As a moderate that has voted for members of various parties, I’ve never been able to grasp how a person having a R, D or L next to their name meant they instantly warranted a vote. Also, I feel as good citizens, we should go through each race to make sure that candidate is the person we are comfortable with casting a ballot for.

Yes, the ballot may be long and turn into a test of endurance, but it’s a small price to pay for exercising this freedom. It’s not like we have to vote very often – at most five times per year if there are primary and general election runoffs.

Also with straight-party voting, important propositions determining how ad valorum and sales taxes are levied and used are ignored and determined by an even smaller portion of the electorate.

Lastly, an old argument of mine also resurfaced as to why local offices are partisan spots such as the county judge, sheriff, commissioners and justice of the peace.

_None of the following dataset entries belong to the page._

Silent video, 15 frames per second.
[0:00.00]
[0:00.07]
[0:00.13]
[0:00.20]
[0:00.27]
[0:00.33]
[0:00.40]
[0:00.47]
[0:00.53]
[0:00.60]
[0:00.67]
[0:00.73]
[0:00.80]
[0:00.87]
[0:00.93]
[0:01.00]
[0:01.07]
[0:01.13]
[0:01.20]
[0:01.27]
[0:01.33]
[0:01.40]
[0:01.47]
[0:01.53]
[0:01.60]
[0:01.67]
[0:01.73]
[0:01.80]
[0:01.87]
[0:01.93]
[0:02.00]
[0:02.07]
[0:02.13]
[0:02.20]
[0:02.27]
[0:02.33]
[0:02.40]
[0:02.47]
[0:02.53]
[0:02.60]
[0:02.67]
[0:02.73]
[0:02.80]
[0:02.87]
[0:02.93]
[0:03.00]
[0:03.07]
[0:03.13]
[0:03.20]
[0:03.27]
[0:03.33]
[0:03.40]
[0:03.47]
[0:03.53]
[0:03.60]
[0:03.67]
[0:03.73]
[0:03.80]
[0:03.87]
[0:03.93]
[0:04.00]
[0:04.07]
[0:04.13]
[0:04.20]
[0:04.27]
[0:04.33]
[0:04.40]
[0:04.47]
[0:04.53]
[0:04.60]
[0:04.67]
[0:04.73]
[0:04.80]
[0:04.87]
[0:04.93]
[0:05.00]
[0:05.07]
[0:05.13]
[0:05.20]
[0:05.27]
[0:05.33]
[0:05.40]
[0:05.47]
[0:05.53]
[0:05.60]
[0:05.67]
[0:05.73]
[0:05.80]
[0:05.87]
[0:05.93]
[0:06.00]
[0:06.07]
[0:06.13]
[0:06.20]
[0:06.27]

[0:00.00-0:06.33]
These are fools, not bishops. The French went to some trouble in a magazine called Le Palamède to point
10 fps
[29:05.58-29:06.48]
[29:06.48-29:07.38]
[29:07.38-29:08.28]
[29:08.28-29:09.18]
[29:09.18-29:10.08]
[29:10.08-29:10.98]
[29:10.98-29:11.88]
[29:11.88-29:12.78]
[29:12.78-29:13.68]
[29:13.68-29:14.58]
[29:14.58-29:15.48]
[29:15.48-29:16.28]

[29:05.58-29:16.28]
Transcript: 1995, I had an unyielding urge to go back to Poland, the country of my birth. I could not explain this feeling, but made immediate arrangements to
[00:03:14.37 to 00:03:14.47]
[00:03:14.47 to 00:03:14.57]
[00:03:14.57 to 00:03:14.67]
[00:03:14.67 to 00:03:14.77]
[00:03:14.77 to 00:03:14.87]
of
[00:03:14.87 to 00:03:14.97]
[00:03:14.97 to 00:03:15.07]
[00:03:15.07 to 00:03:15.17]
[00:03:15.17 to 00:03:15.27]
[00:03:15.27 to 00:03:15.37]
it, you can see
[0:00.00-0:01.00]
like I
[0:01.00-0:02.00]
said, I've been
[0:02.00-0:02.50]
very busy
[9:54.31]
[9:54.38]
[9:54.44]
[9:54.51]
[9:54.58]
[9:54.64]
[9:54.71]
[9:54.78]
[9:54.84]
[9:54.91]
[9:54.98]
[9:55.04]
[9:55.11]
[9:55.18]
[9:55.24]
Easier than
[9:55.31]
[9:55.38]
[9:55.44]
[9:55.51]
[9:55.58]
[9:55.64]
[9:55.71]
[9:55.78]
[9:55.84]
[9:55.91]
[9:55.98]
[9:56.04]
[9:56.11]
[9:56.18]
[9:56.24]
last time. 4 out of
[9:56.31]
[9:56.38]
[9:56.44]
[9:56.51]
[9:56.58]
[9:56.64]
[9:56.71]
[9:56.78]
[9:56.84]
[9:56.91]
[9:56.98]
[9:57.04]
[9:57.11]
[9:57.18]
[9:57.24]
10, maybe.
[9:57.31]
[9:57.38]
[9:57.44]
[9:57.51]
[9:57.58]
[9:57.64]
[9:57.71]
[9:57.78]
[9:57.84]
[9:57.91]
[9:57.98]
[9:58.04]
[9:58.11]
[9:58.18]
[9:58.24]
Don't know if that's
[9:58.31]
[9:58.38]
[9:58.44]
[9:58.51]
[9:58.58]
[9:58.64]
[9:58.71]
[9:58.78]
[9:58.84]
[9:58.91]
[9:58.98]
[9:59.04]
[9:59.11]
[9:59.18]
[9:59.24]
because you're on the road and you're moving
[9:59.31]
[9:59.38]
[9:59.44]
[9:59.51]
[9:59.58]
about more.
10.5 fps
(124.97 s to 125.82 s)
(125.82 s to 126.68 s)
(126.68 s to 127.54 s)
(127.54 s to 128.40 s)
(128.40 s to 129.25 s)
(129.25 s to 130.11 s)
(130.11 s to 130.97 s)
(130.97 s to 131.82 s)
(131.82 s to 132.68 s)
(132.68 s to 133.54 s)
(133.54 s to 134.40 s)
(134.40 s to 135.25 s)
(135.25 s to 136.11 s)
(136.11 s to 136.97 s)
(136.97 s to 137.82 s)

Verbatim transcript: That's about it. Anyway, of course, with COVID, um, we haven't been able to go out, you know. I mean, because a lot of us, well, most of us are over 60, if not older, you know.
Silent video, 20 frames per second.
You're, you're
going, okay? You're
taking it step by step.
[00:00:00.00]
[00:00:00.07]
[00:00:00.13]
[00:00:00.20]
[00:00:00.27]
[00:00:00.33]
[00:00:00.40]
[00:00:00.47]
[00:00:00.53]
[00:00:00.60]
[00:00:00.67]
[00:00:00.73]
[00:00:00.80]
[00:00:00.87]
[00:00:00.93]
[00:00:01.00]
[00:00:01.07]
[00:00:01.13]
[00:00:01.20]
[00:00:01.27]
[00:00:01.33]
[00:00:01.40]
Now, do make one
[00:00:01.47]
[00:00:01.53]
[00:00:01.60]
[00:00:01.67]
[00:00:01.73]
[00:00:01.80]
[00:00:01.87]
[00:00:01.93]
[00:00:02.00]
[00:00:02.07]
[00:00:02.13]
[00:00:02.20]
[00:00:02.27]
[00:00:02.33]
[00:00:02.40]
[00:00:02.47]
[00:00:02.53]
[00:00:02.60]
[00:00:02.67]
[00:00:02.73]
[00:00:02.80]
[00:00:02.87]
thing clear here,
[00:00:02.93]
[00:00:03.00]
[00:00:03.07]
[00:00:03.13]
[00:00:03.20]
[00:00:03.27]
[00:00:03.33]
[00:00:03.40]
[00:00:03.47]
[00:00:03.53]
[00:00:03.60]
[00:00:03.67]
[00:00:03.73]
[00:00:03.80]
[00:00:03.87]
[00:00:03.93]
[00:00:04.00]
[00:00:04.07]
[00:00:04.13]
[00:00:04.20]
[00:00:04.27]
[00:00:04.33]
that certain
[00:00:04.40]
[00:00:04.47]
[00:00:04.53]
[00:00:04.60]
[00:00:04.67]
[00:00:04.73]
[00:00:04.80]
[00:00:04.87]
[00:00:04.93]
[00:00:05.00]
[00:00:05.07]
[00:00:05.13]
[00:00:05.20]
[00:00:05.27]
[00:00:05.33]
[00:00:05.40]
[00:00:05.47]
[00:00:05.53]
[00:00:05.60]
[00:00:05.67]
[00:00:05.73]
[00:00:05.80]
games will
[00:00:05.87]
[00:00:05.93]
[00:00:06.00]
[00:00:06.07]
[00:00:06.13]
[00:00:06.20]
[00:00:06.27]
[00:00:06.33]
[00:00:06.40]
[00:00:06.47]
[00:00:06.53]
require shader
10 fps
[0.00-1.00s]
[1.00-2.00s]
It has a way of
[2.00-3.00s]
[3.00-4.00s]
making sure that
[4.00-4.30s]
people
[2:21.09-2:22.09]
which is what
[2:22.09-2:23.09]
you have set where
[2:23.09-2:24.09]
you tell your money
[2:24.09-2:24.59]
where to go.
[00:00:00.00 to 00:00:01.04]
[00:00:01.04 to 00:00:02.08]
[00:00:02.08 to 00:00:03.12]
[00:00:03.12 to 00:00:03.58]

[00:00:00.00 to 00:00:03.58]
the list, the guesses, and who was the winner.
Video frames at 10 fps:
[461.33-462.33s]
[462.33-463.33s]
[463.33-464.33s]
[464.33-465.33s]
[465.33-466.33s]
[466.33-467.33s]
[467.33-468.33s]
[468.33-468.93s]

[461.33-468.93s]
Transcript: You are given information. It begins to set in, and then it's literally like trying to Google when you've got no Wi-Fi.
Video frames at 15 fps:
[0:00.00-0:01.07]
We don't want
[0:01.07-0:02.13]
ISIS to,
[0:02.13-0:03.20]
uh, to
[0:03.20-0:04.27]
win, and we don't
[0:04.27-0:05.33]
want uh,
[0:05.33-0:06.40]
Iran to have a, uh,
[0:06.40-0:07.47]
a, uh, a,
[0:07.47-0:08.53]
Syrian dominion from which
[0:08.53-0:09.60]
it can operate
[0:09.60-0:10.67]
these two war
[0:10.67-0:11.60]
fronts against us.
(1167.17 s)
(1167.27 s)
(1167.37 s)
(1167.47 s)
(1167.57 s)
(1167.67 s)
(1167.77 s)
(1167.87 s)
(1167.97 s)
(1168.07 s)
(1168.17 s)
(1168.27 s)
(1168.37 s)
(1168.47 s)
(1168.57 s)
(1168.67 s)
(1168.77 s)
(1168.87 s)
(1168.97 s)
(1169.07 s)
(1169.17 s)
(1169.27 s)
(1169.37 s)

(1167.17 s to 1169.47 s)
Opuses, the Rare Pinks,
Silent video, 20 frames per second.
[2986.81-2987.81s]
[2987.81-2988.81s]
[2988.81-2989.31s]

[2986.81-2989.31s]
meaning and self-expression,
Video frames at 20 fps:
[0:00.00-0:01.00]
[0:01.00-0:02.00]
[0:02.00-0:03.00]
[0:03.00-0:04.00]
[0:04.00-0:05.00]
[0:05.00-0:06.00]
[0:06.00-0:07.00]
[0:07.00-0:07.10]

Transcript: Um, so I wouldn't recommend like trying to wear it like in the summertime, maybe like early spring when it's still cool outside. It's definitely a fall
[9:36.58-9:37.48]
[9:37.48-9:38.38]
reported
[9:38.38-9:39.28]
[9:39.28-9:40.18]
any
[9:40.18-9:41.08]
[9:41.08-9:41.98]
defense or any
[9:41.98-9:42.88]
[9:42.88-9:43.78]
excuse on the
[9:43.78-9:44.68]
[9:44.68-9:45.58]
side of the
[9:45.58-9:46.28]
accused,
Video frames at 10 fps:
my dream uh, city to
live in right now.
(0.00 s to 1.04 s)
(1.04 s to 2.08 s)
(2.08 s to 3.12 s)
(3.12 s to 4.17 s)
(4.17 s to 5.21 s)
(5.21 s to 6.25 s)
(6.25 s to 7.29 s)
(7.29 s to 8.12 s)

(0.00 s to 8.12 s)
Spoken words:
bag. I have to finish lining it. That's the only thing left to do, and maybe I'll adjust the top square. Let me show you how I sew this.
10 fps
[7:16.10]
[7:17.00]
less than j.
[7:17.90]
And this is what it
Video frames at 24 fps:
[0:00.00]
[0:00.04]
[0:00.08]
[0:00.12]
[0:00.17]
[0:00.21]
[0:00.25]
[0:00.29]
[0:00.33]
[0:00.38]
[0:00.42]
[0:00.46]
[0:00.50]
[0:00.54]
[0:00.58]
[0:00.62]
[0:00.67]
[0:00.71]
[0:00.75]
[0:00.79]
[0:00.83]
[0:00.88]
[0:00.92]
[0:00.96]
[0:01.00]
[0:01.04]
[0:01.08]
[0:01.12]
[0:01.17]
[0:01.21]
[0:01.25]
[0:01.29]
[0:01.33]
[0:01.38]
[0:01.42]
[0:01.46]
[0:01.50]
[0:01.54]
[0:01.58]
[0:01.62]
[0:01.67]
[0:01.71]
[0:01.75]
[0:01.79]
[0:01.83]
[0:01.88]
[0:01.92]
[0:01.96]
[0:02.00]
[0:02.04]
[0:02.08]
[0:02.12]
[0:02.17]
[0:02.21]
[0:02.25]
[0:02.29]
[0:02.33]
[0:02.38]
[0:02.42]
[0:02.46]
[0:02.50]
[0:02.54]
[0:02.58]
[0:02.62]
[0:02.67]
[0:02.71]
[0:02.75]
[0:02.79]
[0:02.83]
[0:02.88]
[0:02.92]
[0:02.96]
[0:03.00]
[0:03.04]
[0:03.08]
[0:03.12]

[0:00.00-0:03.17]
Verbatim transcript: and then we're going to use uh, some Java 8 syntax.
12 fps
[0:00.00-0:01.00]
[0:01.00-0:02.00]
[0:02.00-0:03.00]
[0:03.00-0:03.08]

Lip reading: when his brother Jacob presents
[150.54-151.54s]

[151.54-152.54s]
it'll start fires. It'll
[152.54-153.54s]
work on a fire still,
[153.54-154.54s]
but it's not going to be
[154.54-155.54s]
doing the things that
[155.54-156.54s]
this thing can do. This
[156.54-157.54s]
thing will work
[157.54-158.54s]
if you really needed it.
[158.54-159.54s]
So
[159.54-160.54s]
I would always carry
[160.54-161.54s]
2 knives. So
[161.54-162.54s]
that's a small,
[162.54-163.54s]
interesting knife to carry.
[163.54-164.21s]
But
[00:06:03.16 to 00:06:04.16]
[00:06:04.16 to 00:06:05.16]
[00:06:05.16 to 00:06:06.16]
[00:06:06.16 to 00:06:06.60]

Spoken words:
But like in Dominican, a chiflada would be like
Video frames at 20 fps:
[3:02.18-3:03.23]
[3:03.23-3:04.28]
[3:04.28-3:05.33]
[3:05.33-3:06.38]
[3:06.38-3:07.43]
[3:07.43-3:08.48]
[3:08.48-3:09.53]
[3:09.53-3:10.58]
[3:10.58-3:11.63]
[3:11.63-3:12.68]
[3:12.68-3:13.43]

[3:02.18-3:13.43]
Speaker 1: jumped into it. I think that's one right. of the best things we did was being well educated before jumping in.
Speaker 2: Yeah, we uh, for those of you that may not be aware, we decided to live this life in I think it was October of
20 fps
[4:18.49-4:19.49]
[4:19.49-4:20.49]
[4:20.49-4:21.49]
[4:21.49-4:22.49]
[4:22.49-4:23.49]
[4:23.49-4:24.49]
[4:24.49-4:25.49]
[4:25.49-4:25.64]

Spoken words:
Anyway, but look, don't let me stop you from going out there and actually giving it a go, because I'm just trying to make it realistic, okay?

Partisan politics should not be involved in determining the county budget, repairing roads and running jail. All that should matter is who is most qualified for those offices. They should not be lumped in the presidential or statewide congressional races at the bottom of the ballot. They are too important and have a more direct impact on residents and voters.

As you head to the polls this week or Nov. 6, take your time to educate yourself and consider spending a little extra time in the booth. Even if you end up voting for all candidates from the same party, you can feel good knowing that candidate earned your vote.

Richard Greene is the editor of the Wise County Messenger.